Functions for Lesson 5
here, summarise, set_here, dr_here
 

Packages for Lesson 5
here, dplyr, readr,rmarkdown
 

Agenda

Create reproducible HTML, PDF, and Word documents from R using RMarkdown.
* Download the RMarkdown template (right click > Save As). Save this in the same folder as your coding club files. The file should have a .Rmd extension, e.g. Lesson5_rmd.Rmd.
* Open RStudio and run the following code to install the necessary packages:

packages <- c("pacman", "rmarkdown", "here")
install.packages(packages, dependencies = T)
lapply(packages, require, character.only = T)

 

Do First

Recreate the below plot using the larger NYC Airbnb dataset. Here's the code to add the title and labels.

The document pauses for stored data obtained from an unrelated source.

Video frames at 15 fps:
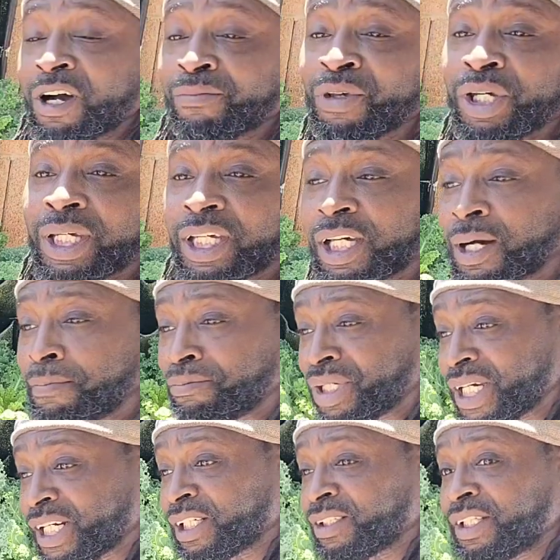it up,
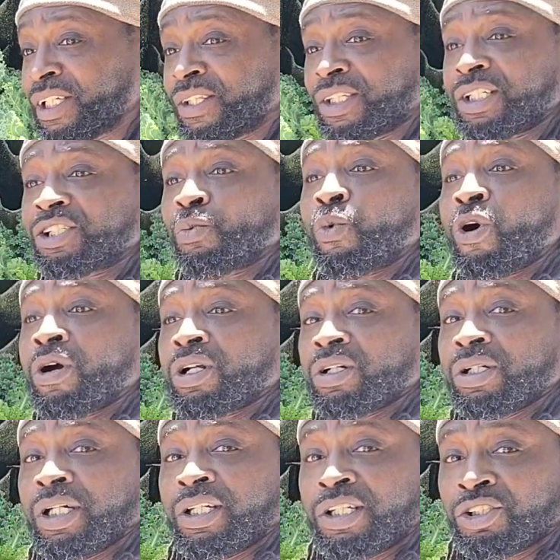immediately this
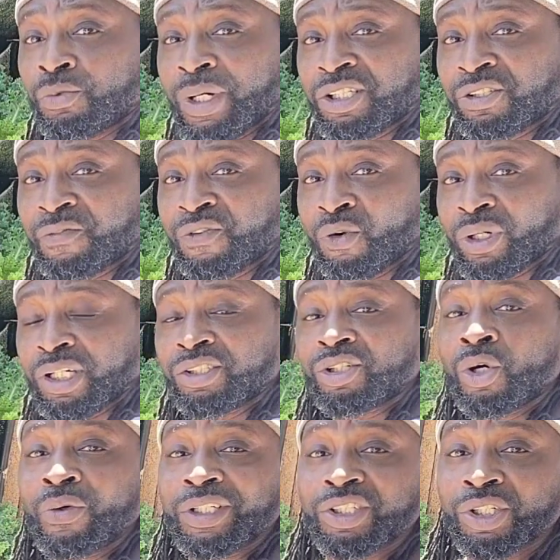water in this reservoir
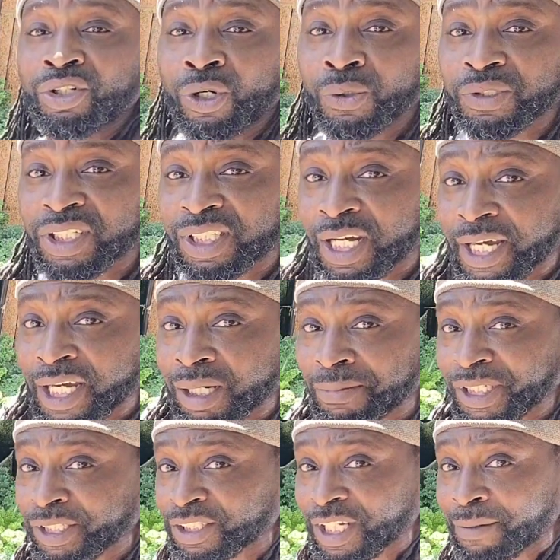is going to go to the
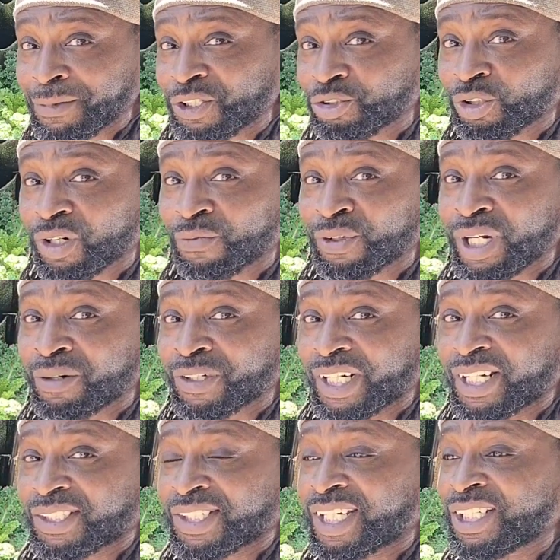ambient temperature of
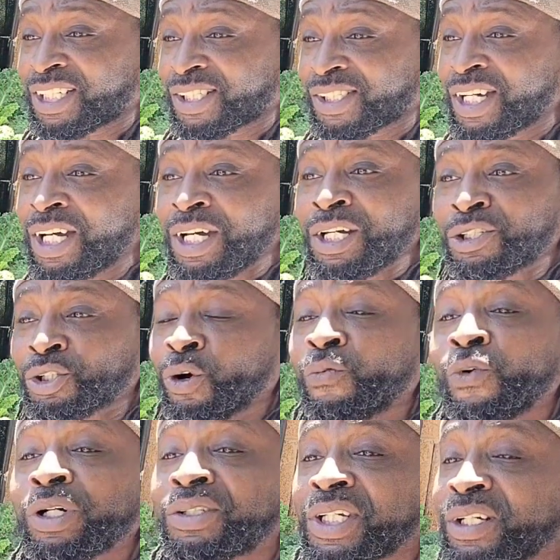whatever that tank is.
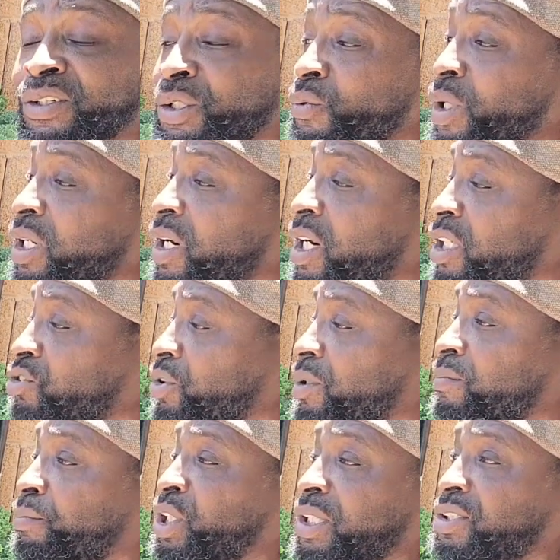So if we're dealing with
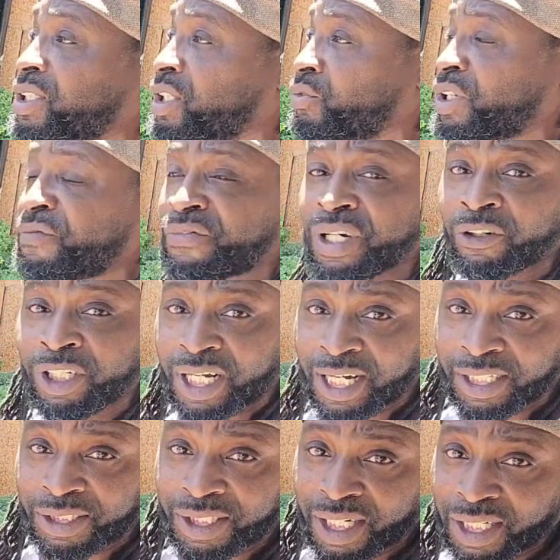100+ degree
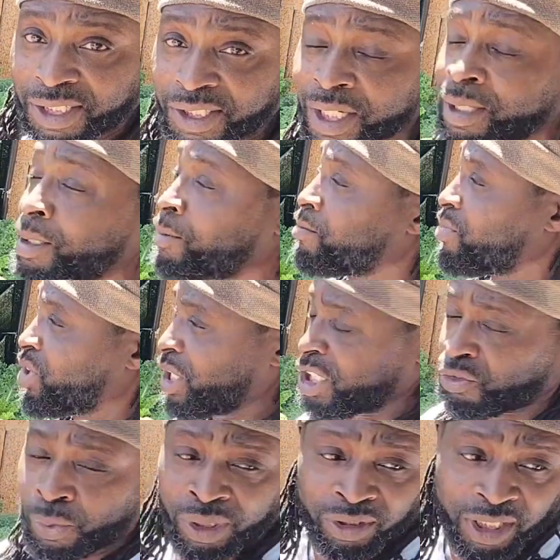Fahrenheit days,
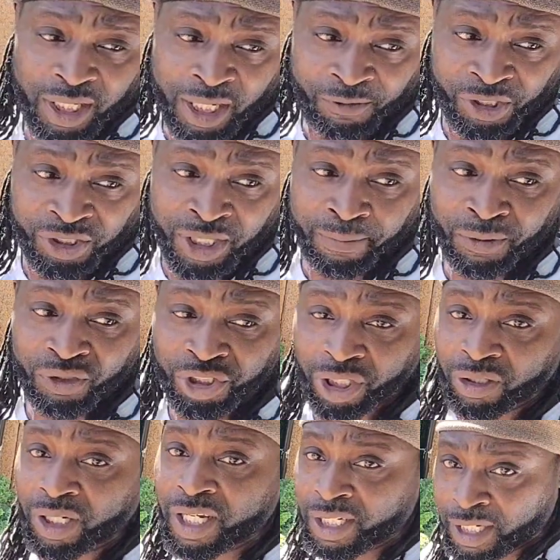guess what the average
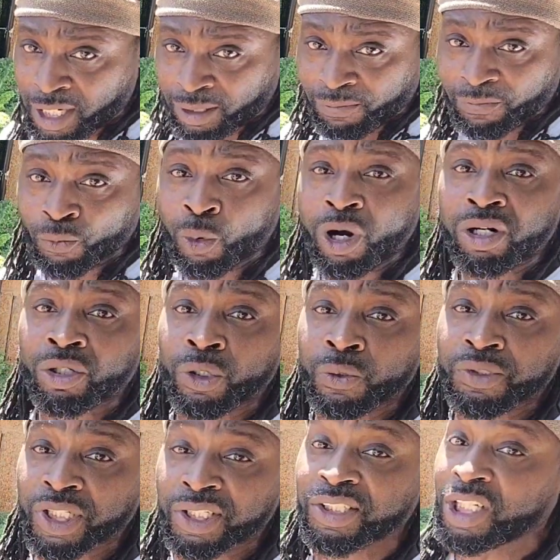temperature in that water
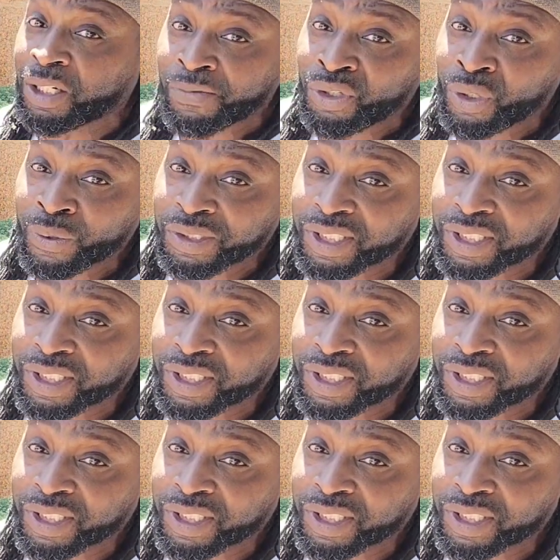hose is, even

url <- "http://data.insideairbnb.com/united-states/ny/new-york-city/2021-04-07/data/listings.csv.gz"
nyc_full <- readr::read_csv(url)  # reads in data

ttl <- "NYC Airbnb availability"
subttl <- "for room types across neighbourhoods"
xlab <- "Availability of property in next 30 days"
ylab <- "Count"

# append this to your ggplot function with a `+`
labs(title = ttl, subtitle = subttl, x = xlab, y = ylab)
 [1] "id"                                           "listing_url"                                 
 [3] "scrape_id"                                    "last_scraped"                                
 [5] "name"                                         "description"                                 
 [7] "neighborhood_overview"                        "picture_url"                                 
 [9] "host_id"                                      "host_url"                                    
[11] "host_name"                                    "host_since"                                  
[13] "host_location"                                "host_about"                                  
[15] "host_response_time"                           "host_response_rate"                          
[17] "host_acceptance_rate"                         "host_is_superhost"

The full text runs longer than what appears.